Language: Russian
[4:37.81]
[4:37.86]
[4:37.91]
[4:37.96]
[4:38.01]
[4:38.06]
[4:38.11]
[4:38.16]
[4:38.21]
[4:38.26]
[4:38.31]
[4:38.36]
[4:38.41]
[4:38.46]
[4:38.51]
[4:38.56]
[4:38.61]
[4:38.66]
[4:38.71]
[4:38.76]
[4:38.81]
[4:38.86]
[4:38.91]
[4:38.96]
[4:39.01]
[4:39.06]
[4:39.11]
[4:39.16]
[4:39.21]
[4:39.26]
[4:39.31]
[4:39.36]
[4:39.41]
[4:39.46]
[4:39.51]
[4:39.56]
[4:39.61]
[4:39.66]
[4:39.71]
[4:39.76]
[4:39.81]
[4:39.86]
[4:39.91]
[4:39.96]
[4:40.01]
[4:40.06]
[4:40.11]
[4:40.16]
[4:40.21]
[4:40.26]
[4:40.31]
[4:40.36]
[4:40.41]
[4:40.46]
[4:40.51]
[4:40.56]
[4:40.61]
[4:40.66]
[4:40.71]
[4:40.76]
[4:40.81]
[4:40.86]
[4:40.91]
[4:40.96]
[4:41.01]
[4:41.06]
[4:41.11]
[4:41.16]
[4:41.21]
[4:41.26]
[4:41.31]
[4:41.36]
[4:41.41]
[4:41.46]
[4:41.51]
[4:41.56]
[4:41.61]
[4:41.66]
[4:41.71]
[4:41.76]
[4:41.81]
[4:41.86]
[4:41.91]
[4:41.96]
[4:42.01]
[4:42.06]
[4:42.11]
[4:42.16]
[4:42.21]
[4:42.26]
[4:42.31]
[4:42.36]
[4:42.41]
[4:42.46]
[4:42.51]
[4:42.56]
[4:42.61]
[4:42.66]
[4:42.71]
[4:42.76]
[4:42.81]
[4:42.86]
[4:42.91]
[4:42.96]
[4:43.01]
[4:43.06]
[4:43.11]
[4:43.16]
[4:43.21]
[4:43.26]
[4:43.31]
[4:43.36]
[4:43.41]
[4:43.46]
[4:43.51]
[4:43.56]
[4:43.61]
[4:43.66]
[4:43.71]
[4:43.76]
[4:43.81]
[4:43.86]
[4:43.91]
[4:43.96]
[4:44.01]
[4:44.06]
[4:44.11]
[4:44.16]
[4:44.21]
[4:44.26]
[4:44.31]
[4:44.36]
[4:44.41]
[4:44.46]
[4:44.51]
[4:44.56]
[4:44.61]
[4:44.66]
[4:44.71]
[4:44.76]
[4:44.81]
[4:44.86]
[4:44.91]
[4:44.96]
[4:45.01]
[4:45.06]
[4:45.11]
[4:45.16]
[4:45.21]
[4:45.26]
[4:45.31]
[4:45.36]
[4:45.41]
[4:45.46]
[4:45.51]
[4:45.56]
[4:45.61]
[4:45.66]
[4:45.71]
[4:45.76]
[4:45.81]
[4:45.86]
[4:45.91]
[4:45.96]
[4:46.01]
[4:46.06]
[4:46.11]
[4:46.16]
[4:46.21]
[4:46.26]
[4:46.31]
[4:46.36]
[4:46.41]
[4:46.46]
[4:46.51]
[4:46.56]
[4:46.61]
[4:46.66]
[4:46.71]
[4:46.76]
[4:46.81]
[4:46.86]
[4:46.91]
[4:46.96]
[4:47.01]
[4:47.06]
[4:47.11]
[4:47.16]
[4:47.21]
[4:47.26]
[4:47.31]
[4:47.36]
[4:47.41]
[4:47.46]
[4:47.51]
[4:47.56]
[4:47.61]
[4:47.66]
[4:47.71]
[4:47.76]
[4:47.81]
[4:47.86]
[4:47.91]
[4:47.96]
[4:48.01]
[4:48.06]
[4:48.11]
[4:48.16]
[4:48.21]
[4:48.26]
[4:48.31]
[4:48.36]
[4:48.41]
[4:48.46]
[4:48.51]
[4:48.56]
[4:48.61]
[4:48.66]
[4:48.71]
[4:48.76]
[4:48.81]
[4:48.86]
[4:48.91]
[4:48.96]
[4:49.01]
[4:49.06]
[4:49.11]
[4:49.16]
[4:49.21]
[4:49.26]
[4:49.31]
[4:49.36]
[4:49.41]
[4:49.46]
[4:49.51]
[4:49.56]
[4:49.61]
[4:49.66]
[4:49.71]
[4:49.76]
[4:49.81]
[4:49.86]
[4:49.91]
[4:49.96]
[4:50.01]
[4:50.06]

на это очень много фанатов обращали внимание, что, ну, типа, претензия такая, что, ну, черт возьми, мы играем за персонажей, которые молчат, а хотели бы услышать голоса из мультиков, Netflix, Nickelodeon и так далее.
○ ○ ○
Restate the data above word for word, omitting nothing.

Language: Russian
[4:37.81]
[4:37.86]
[4:37.91]
[4:37.96]
[4:38.01]
[4:38.06]
[4:38.11]
[4:38.16]
[4:38.21]
[4:38.26]
[4:38.31]
[4:38.36]
[4:38.41]
[4:38.46]
[4:38.51]
[4:38.56]
[4:38.61]
[4:38.66]
[4:38.71]
[4:38.76]
[4:38.81]
[4:38.86]
[4:38.91]
[4:38.96]
[4:39.01]
[4:39.06]
[4:39.11]
[4:39.16]
[4:39.21]
[4:39.26]
[4:39.31]
[4:39.36]
[4:39.41]
[4:39.46]
[4:39.51]
[4:39.56]
[4:39.61]
[4:39.66]
[4:39.71]
[4:39.76]
[4:39.81]
[4:39.86]
[4:39.91]
[4:39.96]
[4:40.01]
[4:40.06]
[4:40.11]
[4:40.16]
[4:40.21]
[4:40.26]
[4:40.31]
[4:40.36]
[4:40.41]
[4:40.46]
[4:40.51]
[4:40.56]
[4:40.61]
[4:40.66]
[4:40.71]
[4:40.76]
[4:40.81]
[4:40.86]
[4:40.91]
[4:40.96]
[4:41.01]
[4:41.06]
[4:41.11]
[4:41.16]
[4:41.21]
[4:41.26]
[4:41.31]
[4:41.36]
[4:41.41]
[4:41.46]
[4:41.51]
[4:41.56]
[4:41.61]
[4:41.66]
[4:41.71]
[4:41.76]
[4:41.81]
[4:41.86]
[4:41.91]
[4:41.96]
[4:42.01]
[4:42.06]
[4:42.11]
[4:42.16]
[4:42.21]
[4:42.26]
[4:42.31]
[4:42.36]
[4:42.41]
[4:42.46]
[4:42.51]
[4:42.56]
[4:42.61]
[4:42.66]
[4:42.71]
[4:42.76]
[4:42.81]
[4:42.86]
[4:42.91]
[4:42.96]
[4:43.01]
[4:43.06]
[4:43.11]
[4:43.16]
[4:43.21]
[4:43.26]
[4:43.31]
[4:43.36]
[4:43.41]
[4:43.46]
[4:43.51]
[4:43.56]
[4:43.61]
[4:43.66]
[4:43.71]
[4:43.76]
[4:43.81]
[4:43.86]
[4:43.91]
[4:43.96]
[4:44.01]
[4:44.06]
[4:44.11]
[4:44.16]
[4:44.21]
[4:44.26]
[4:44.31]
[4:44.36]
[4:44.41]
[4:44.46]
[4:44.51]
[4:44.56]
[4:44.61]
[4:44.66]
[4:44.71]
[4:44.76]
[4:44.81]
[4:44.86]
[4:44.91]
[4:44.96]
[4:45.01]
[4:45.06]
[4:45.11]
[4:45.16]
[4:45.21]
[4:45.26]
[4:45.31]
[4:45.36]
[4:45.41]
[4:45.46]
[4:45.51]
[4:45.56]
[4:45.61]
[4:45.66]
[4:45.71]
[4:45.76]
[4:45.81]
[4:45.86]
[4:45.91]
[4:45.96]
[4:46.01]
[4:46.06]
[4:46.11]
[4:46.16]
[4:46.21]
[4:46.26]
[4:46.31]
[4:46.36]
[4:46.41]
[4:46.46]
[4:46.51]
[4:46.56]
[4:46.61]
[4:46.66]
[4:46.71]
[4:46.76]
[4:46.81]
[4:46.86]
[4:46.91]
[4:46.96]
[4:47.01]
[4:47.06]
[4:47.11]
[4:47.16]
[4:47.21]
[4:47.26]
[4:47.31]
[4:47.36]
[4:47.41]
[4:47.46]
[4:47.51]
[4:47.56]
[4:47.61]
[4:47.66]
[4:47.71]
[4:47.76]
[4:47.81]
[4:47.86]
[4:47.91]
[4:47.96]
[4:48.01]
[4:48.06]
[4:48.11]
[4:48.16]
[4:48.21]
[4:48.26]
[4:48.31]
[4:48.36]
[4:48.41]
[4:48.46]
[4:48.51]
[4:48.56]
[4:48.61]
[4:48.66]
[4:48.71]
[4:48.76]
[4:48.81]
[4:48.86]
[4:48.91]
[4:48.96]
[4:49.01]
[4:49.06]
[4:49.11]
[4:49.16]
[4:49.21]
[4:49.26]
[4:49.31]
[4:49.36]
[4:49.41]
[4:49.46]
[4:49.51]
[4:49.56]
[4:49.61]
[4:49.66]
[4:49.71]
[4:49.76]
[4:49.81]
[4:49.86]
[4:49.91]
[4:49.96]
[4:50.01]
[4:50.06]

на это очень много фанатов обращали внимание, что, ну, типа, претензия такая, что, ну, черт возьми, мы играем за персонажей, которые молчат, а хотели бы услышать голоса из мультиков, Netflix, Nickelodeon и так далее.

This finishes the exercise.